Heckava job Chuck and Dianne!!!
Thinkprogress:
WASHINGTON (CNN) — In his second day on the job, Attorney General Michael Mukasey leaped into the political fray, telling a key Democratic senator he opposes his electronic surveillance plan and would recommend the president veto it if it is passed.
In a letter to Senate Judiciary Committee Chairman Patrick Leahy, D-Vt., on the eve of crucial committee votes to update the Foreign Intelligence Surveillance Act (FISA), Mukasey was adamant in opposing Leahy's plan for changing the law.
Mukasey and Director of National Intelligence Mike McConnell co-signed the letter released Wednesday night by the Justice Department.
"We strongly oppose the proposed substitute amendment. If the substitute is part of a bill that is presented to the president, we and the president's other senior advisers will recommend that he veto the bill," they said.

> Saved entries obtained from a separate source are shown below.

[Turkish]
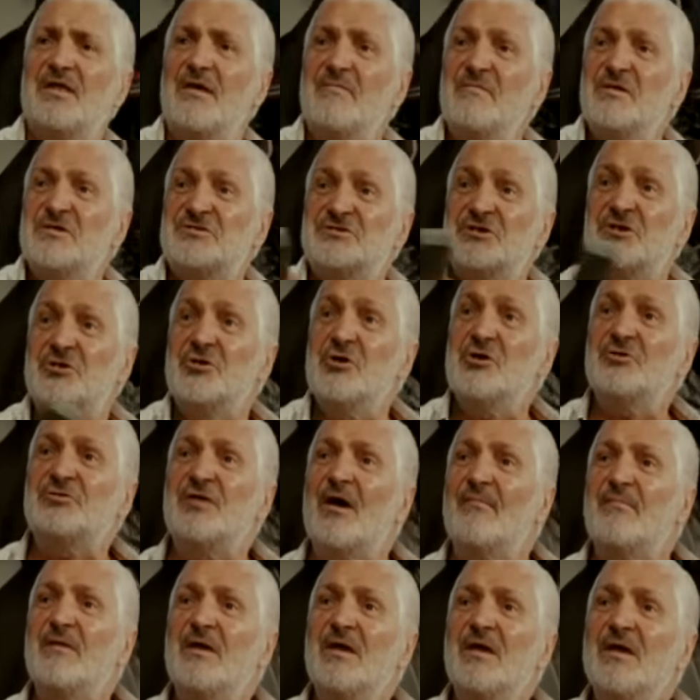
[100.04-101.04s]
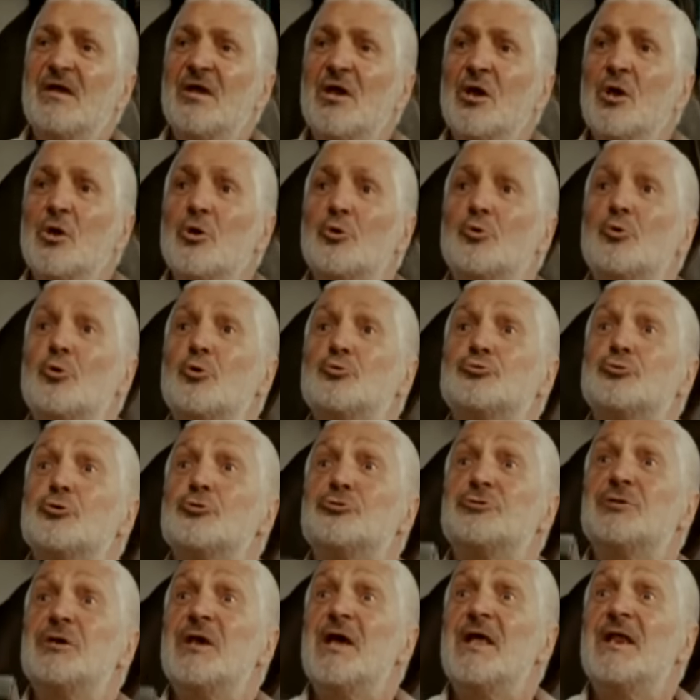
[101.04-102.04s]
Temiz çıkıyor tabii.
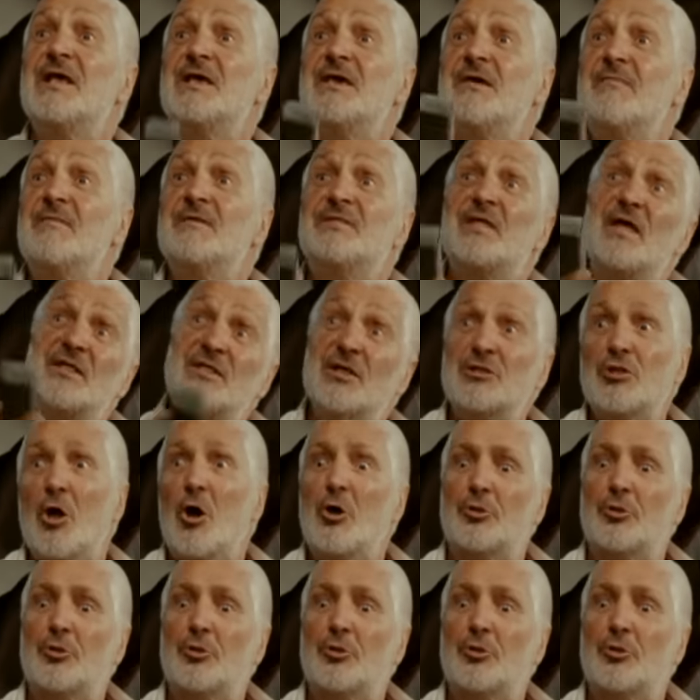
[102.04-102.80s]
Kuzu ciğeri gibi dedi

Leahy last week introduced his substitute to a FISA modernization bill already approved by the Senate Intelligence Committee. That effort, led by Sen. Jay Rockefeller, D-W.Va., won wide bipartisan support and is backed by the administration. It includes retroactive immunity to legally protect the telecommunications companies which cooperated with the administration's classified warrantless surveillance program.
Leahy, who had opposed Mukasey's confirmation last week, is adamantly opposed to the immunity provision.

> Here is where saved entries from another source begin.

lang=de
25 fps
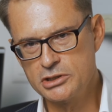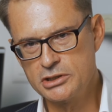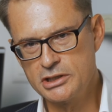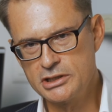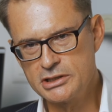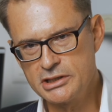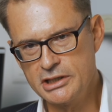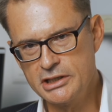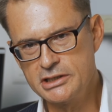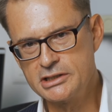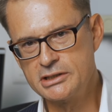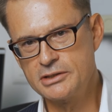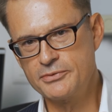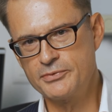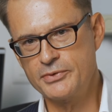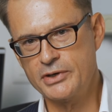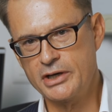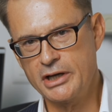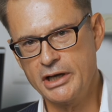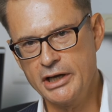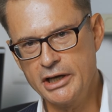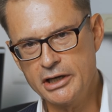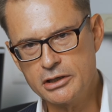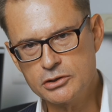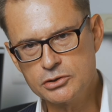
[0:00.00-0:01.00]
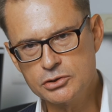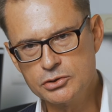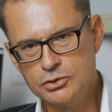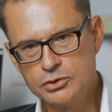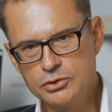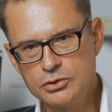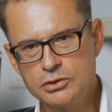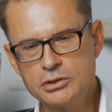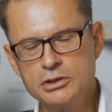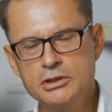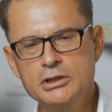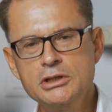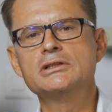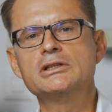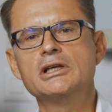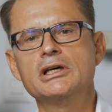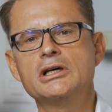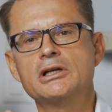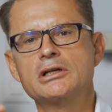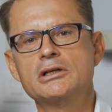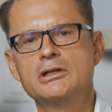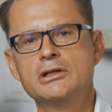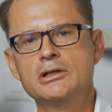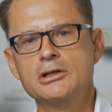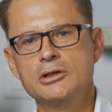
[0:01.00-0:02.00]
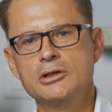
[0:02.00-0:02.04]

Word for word: das heißt die Verhärtung der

Mukasey and McConnell listed nearly a dozen other provisions or omissions in the Leahy plan which they said "would not provide the intelligence community with the tools it needs effectively to collect foreign intelligence information vital for the security of the nation."
The White House, meanwhile, released a statement calling Leahy's plan "a step back for our nation's security."

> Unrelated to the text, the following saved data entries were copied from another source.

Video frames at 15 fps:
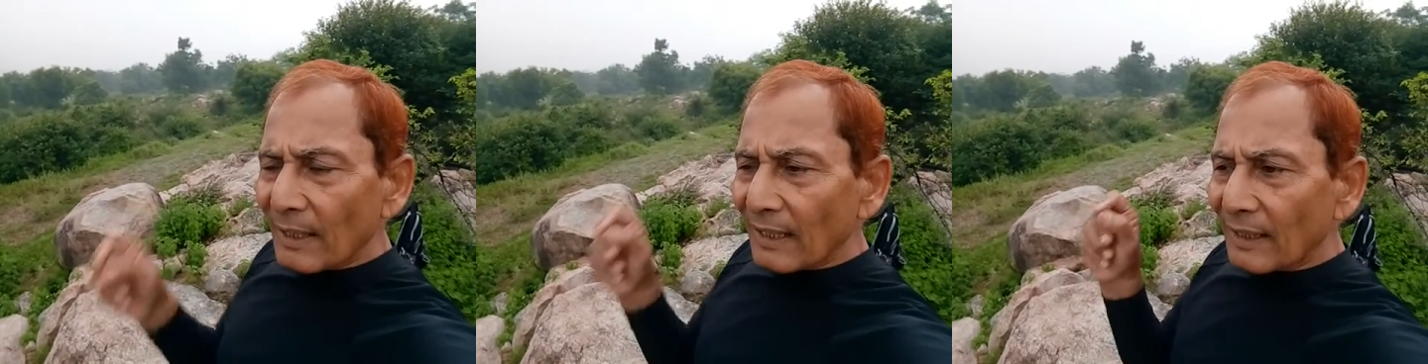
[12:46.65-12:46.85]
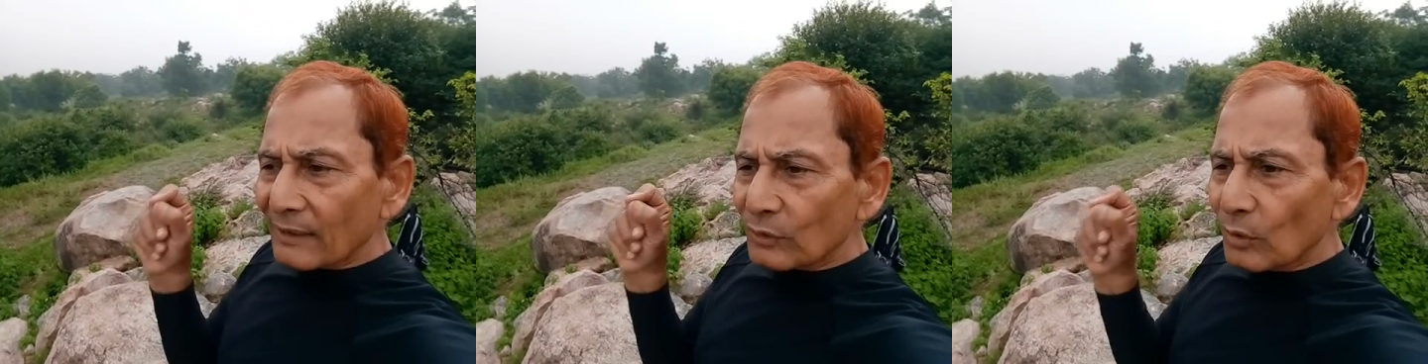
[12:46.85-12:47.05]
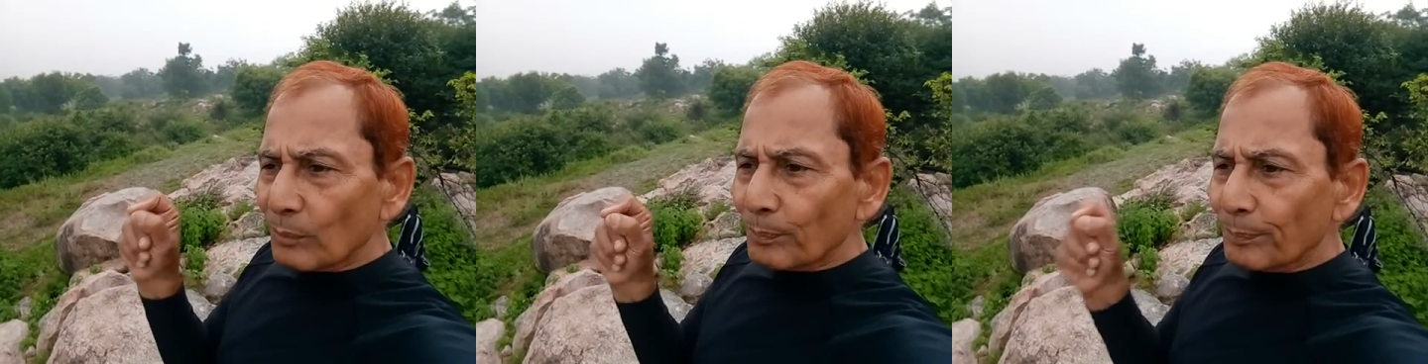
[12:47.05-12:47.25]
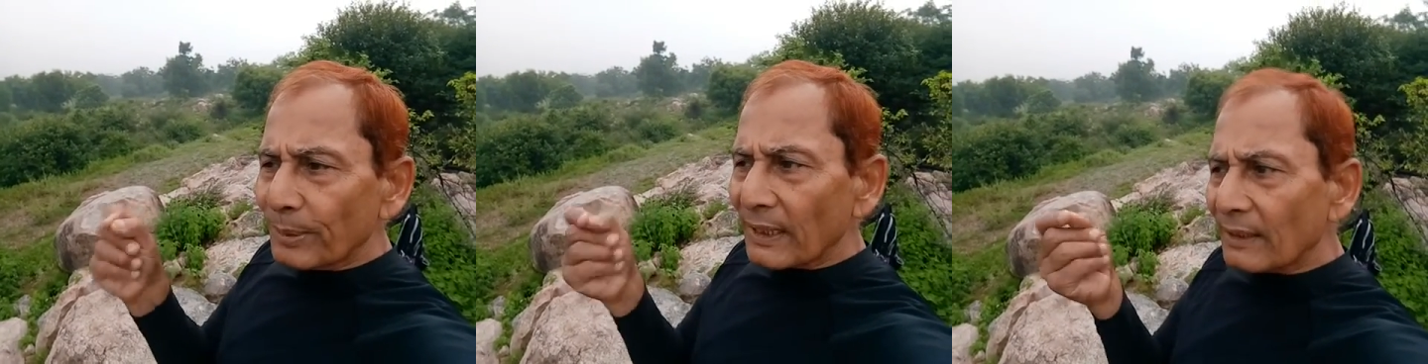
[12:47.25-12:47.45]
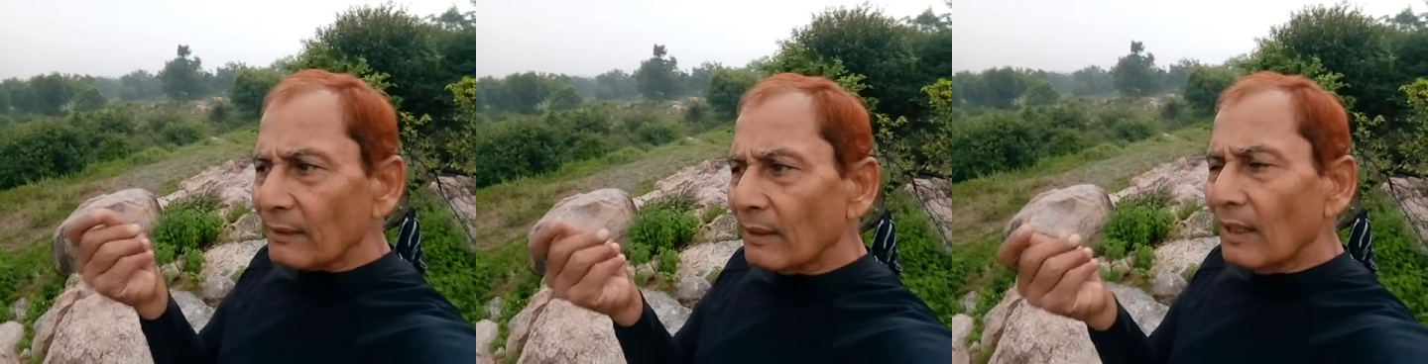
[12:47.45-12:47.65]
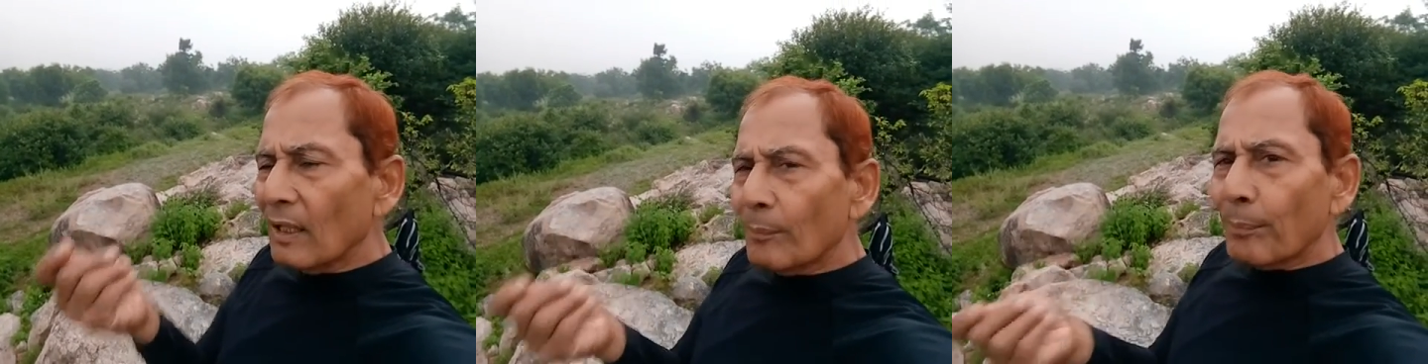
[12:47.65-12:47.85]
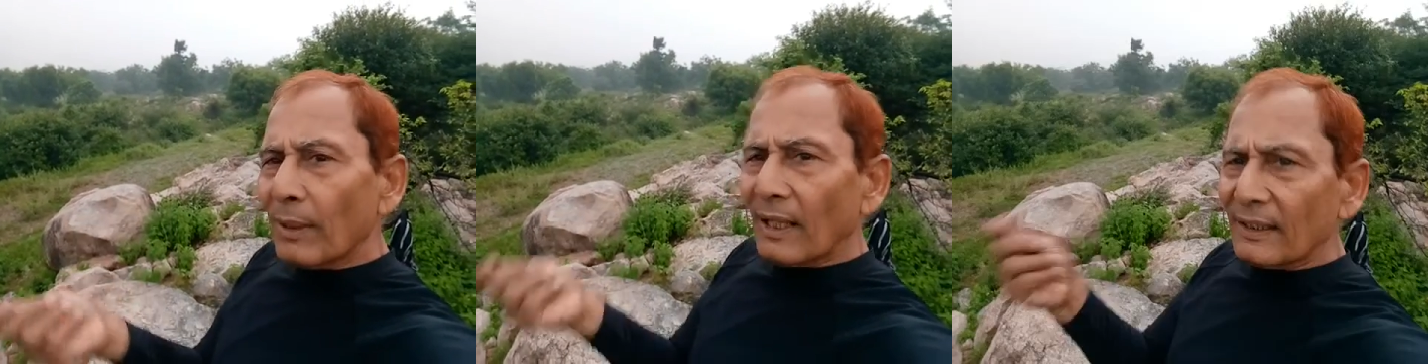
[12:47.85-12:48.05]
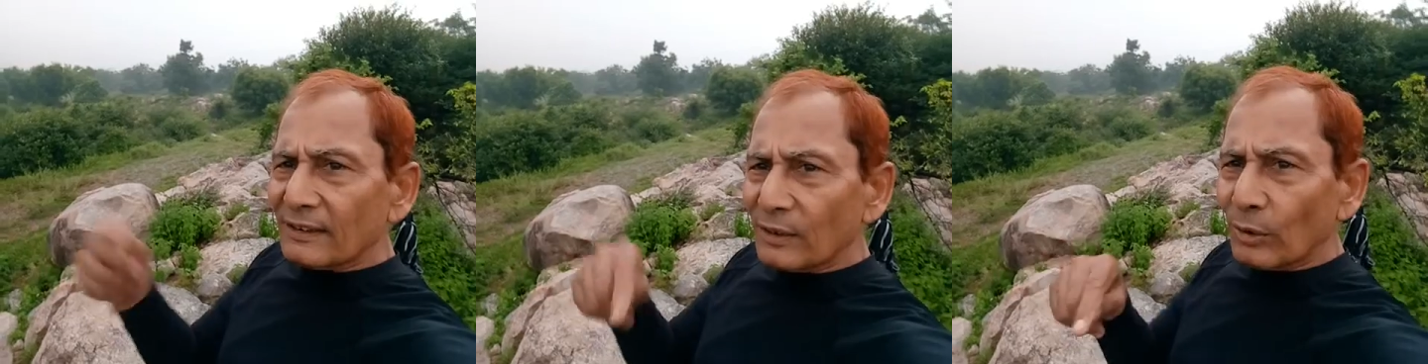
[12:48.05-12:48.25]
में अगर तुम फिर
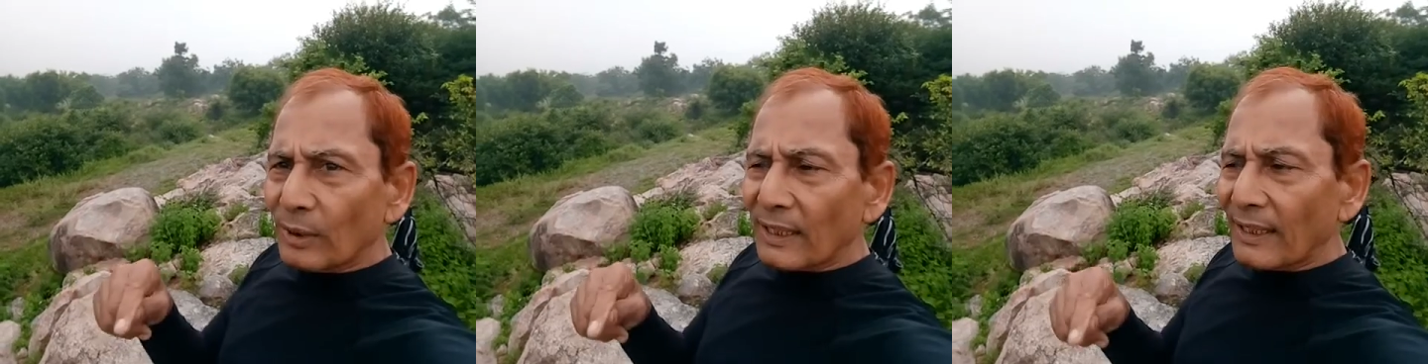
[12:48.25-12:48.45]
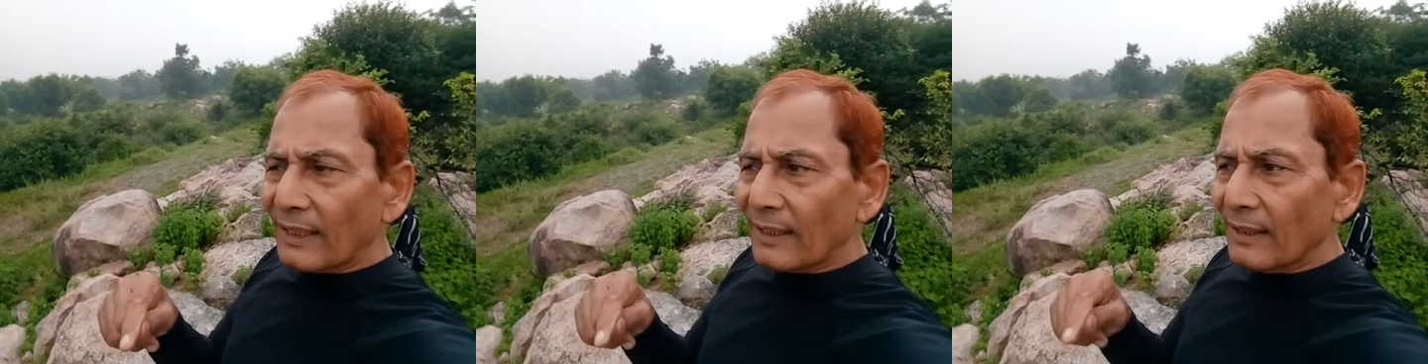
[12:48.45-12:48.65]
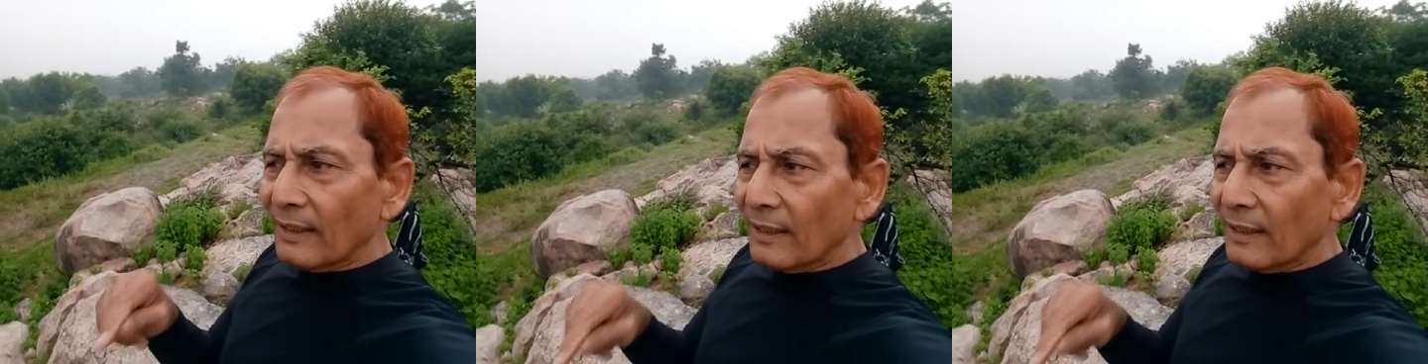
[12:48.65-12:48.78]
पलट दोगे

Leahy and many of his Democratic allies back provisions which they believe provide essential civil liberties protections against excessive government intrusion and potential abuse.
The veto threat adds to an already testy atmosphere in which the highly partisan Senate Judiciary Committee has struggled unsuccessfully to reach a consensus on how to update the 30-year-old FISA law, which they agree has been overtaken by dramatic changes in technology.